26 February 2011
I first mentioned the Waterfall Formation on this blog in May of 2008, but this was my first time visiting it in situ. Previously, including the May 2008 visit, was memorable time with charismatic boulders of float.
The occasion to see this geologic unit in outcrop was the field trip 6 days ago with the George Mason University GeoClub, when we took a hike to Thoroughfare Gap. After looking at the rift-related volcanism of the Neoproterozoic (breakup of Rodinia –> Catoctin Formation), and the subsequent metamorphosed quartz sandstone of the Weverton Formation (including some lovely fracture morphology), we hiked east, into a Triassic rift basin that accompanying another supercontinent breakup (breakup of Pangea –> Culpeper Basin).

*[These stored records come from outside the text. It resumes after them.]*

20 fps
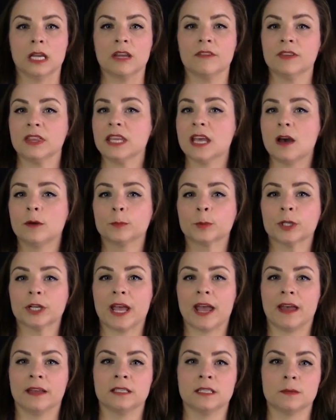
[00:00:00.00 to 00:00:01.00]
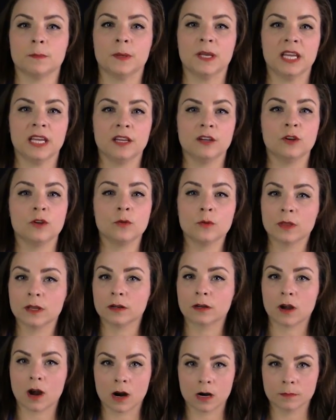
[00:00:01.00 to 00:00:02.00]
Even the Alberta NDP knew that
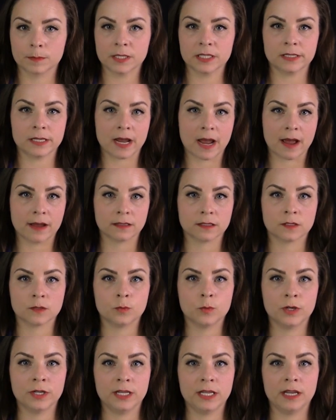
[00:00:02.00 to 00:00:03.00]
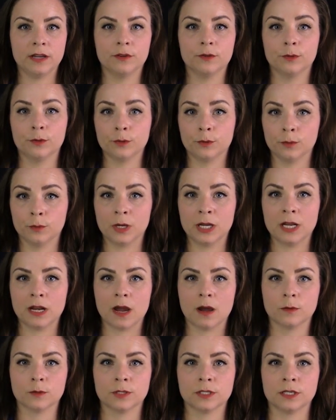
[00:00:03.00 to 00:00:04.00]
a carbon tax would kill the
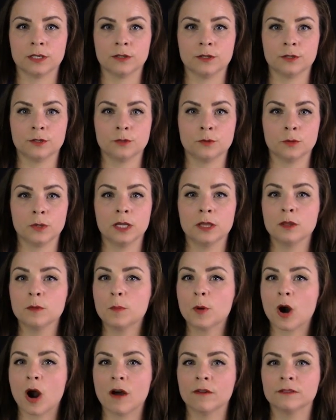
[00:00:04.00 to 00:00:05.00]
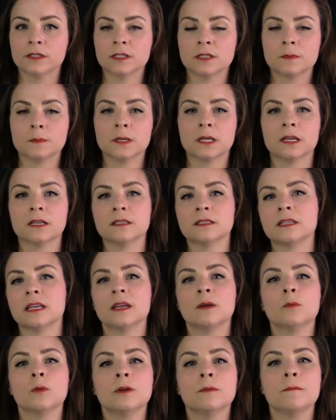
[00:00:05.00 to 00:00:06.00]
greenhouse industry in the province because
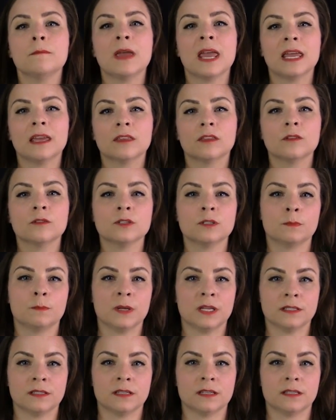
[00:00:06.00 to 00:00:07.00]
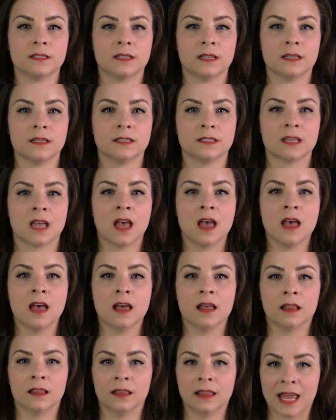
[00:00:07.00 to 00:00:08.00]
it would make those businesses
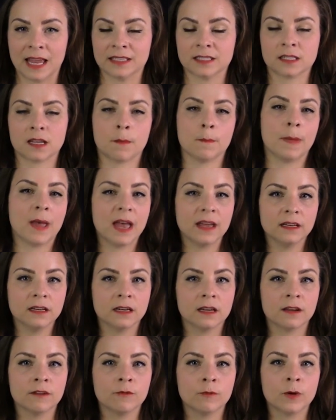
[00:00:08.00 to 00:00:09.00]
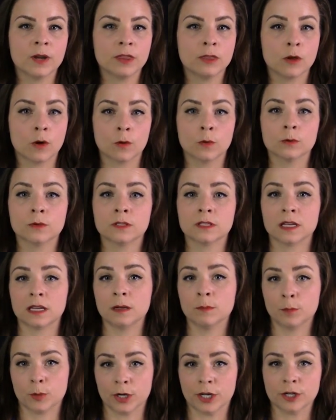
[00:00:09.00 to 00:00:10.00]
less competitive with those
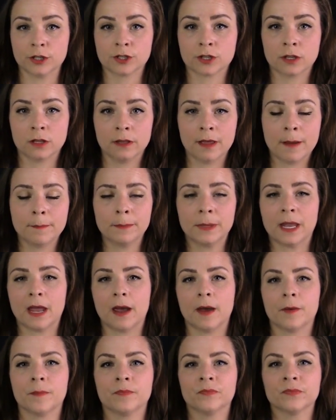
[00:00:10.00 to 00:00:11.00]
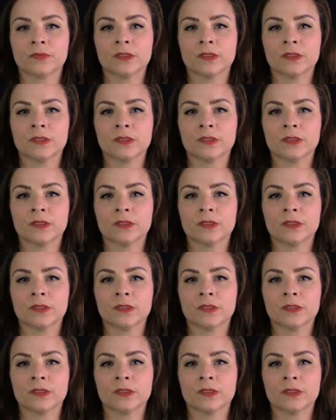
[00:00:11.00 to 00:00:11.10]
in British Columbia.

We were checking out a border “fanglomerate” called the Waterfall Formation, which was deposited at the edge of the basin. It’s pretty cool to hike from severely metamorphosed and deformed rocks of the Blue Ridge province, and head a quarter mile east, and what do you find but… unmetamorphosed immature sediments!

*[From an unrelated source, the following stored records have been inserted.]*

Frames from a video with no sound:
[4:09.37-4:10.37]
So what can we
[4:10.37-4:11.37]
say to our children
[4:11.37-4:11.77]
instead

The group checks out a few outcrops along the railroad tracks:
Here’s a hodgepodge of images from the area, some outcrop and some float, some zoomed out to show texture, some zoomed in to show individual clasts, kind of like I did last week with another conglomerate of another age, in another part of North America.

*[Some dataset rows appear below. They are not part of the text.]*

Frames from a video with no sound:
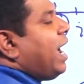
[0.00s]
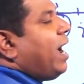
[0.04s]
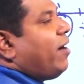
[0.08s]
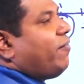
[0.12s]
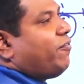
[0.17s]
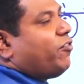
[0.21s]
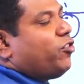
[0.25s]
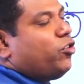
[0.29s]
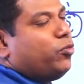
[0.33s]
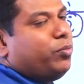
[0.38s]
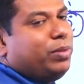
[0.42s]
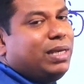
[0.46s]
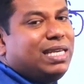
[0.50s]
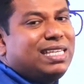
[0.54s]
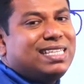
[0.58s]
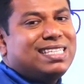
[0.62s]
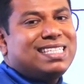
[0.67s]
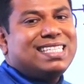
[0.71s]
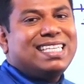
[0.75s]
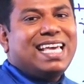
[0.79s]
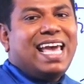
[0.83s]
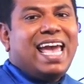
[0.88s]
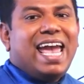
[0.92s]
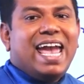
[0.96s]
have to be
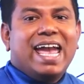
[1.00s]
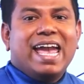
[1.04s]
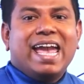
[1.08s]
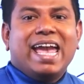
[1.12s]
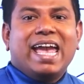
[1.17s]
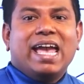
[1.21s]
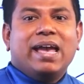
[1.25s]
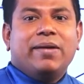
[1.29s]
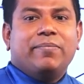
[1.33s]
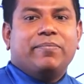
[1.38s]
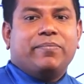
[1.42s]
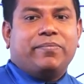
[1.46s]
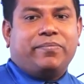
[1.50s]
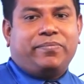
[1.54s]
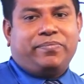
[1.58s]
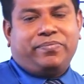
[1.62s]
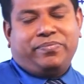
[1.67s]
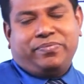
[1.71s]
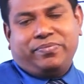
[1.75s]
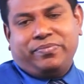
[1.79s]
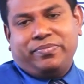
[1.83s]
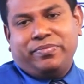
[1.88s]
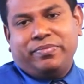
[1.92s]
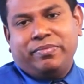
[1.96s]
same.
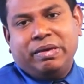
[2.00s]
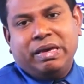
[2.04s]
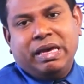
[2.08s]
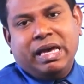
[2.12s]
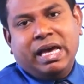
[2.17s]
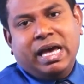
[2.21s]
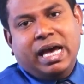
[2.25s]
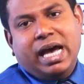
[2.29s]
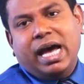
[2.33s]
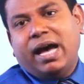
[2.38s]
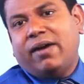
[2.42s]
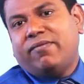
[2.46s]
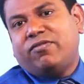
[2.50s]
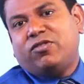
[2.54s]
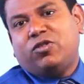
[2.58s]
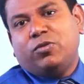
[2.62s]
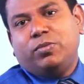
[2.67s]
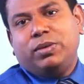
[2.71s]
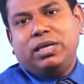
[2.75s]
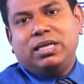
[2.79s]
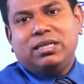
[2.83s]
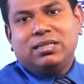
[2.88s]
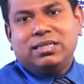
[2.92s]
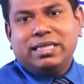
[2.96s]

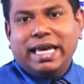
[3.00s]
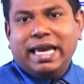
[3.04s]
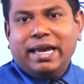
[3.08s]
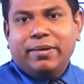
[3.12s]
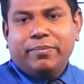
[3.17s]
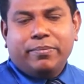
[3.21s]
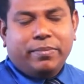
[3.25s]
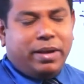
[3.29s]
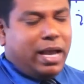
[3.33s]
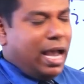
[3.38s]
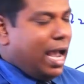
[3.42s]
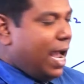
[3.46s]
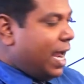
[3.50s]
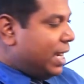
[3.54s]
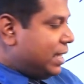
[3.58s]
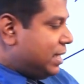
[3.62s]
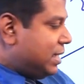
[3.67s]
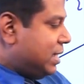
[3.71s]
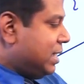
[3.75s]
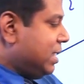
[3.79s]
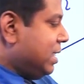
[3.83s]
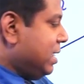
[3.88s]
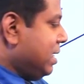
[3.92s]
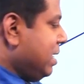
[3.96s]

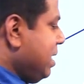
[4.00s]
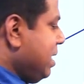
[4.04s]
At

Some of these clasts are limestones, and some are basalts, including vesicular basalts like the really big clast in the previous image. Here’s a close-up of one of the limestone clasts, weathering away faster than the matrix:
Zooming in on two clasts just to the right of the knife in the previous photo:
Vesicular basalt clast:
Some inverted graded bedding and calcite veins in this one:
(Note how the veins cut directly across the clasts.)